<<<<
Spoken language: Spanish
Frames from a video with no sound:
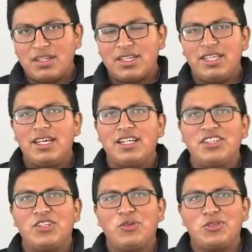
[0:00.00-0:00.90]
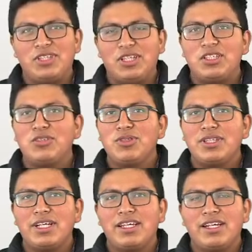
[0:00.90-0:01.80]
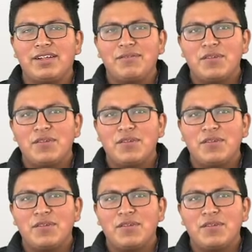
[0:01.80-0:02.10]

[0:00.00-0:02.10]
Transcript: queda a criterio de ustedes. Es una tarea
>>>>
<<<<
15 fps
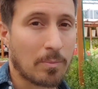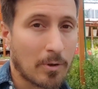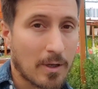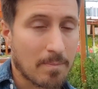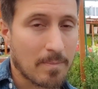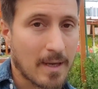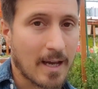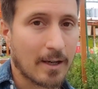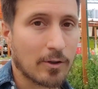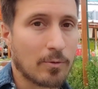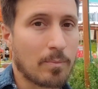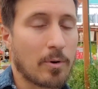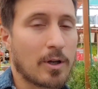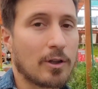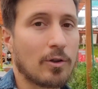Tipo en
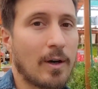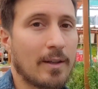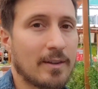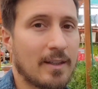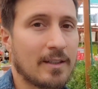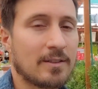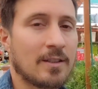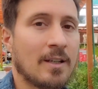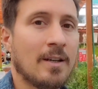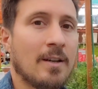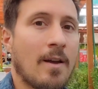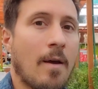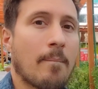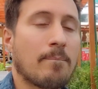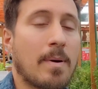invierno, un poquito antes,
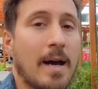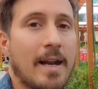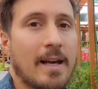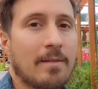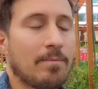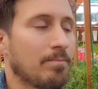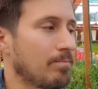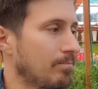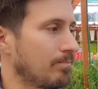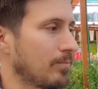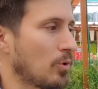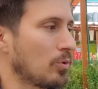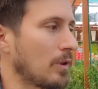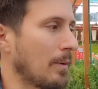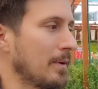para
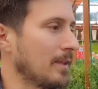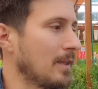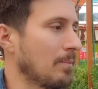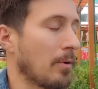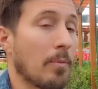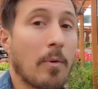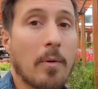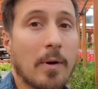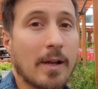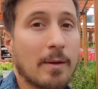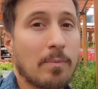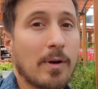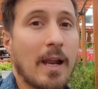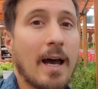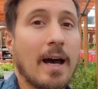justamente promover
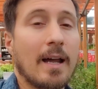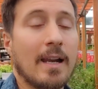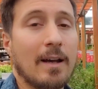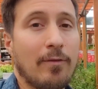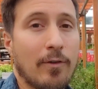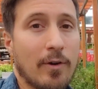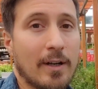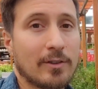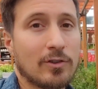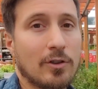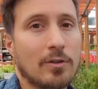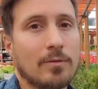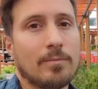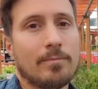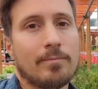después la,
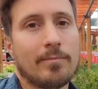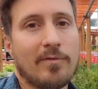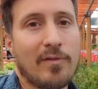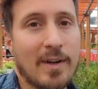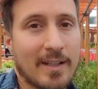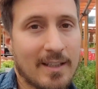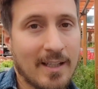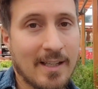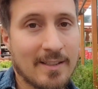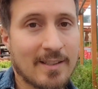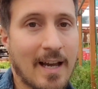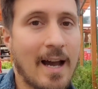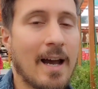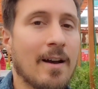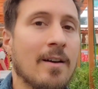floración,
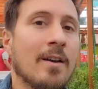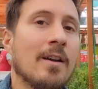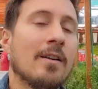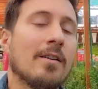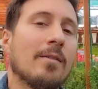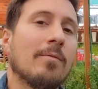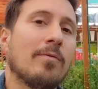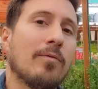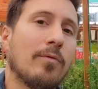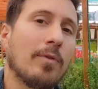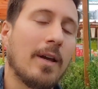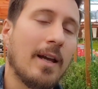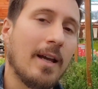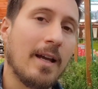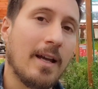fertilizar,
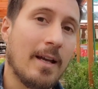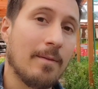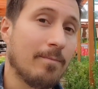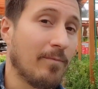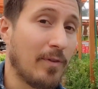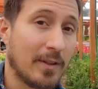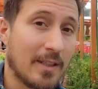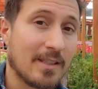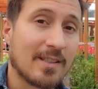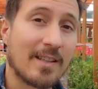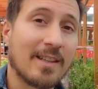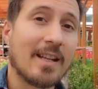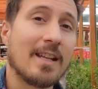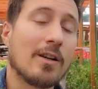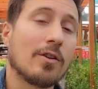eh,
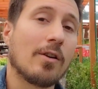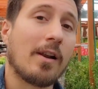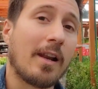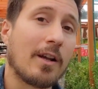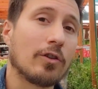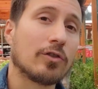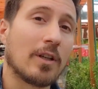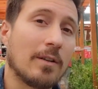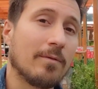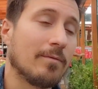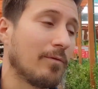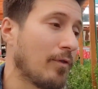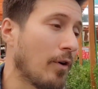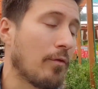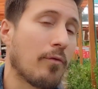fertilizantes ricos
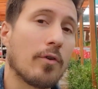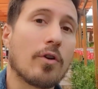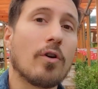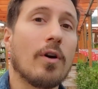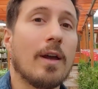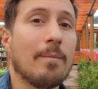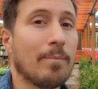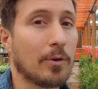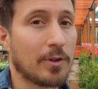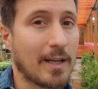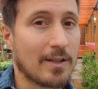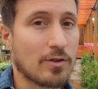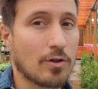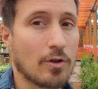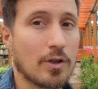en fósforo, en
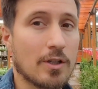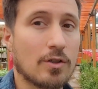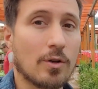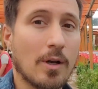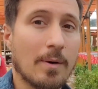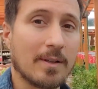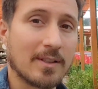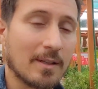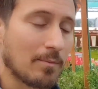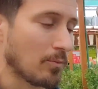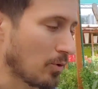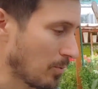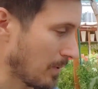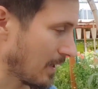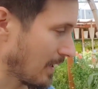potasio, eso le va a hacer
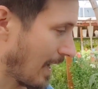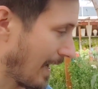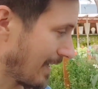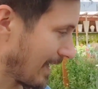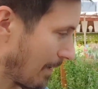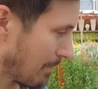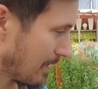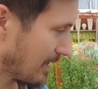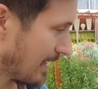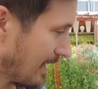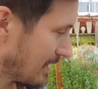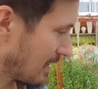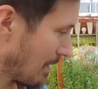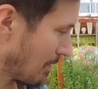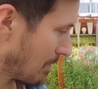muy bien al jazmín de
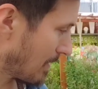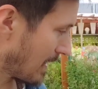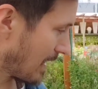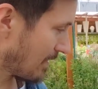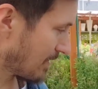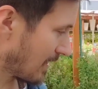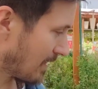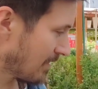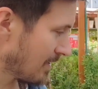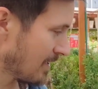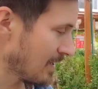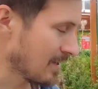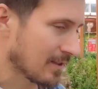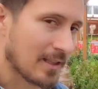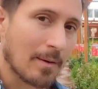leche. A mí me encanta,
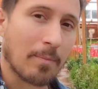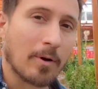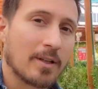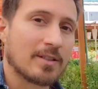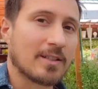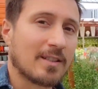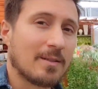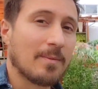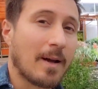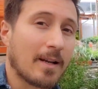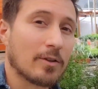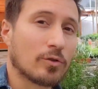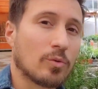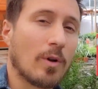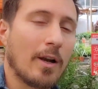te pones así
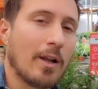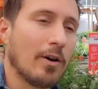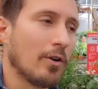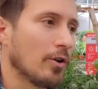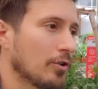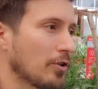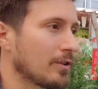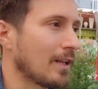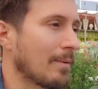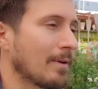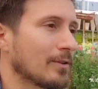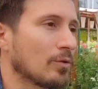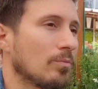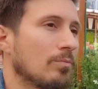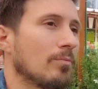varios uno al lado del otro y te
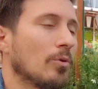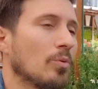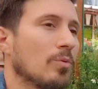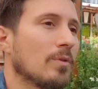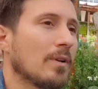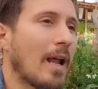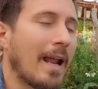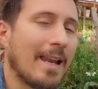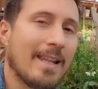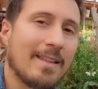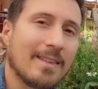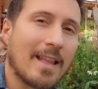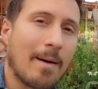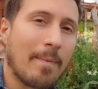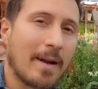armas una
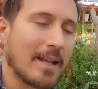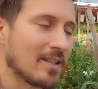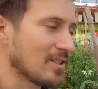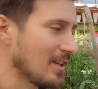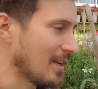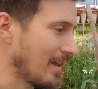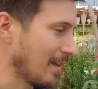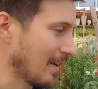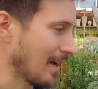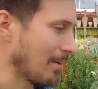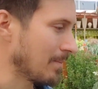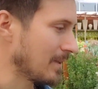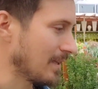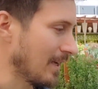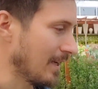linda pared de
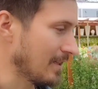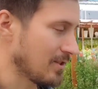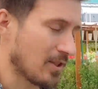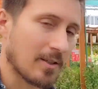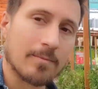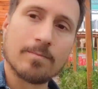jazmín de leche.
>>>>
§ **Exercise details**: Reproduce exactly the lines of the data above that run from the line with "Spoken language: Spanish" down to the line with "Transcript: queda a", both ends included. Pictures do not belong in the copy.

§ **Answer space**:
Spoken language: Spanish
Frames from a video with no sound:
[0:00.00-0:00.90]
[0:00.90-0:01.80]
[0:01.80-0:02.10]

[0:00.00-0:02.10]
Transcript: queda a criterio de ustedes. Es una tarea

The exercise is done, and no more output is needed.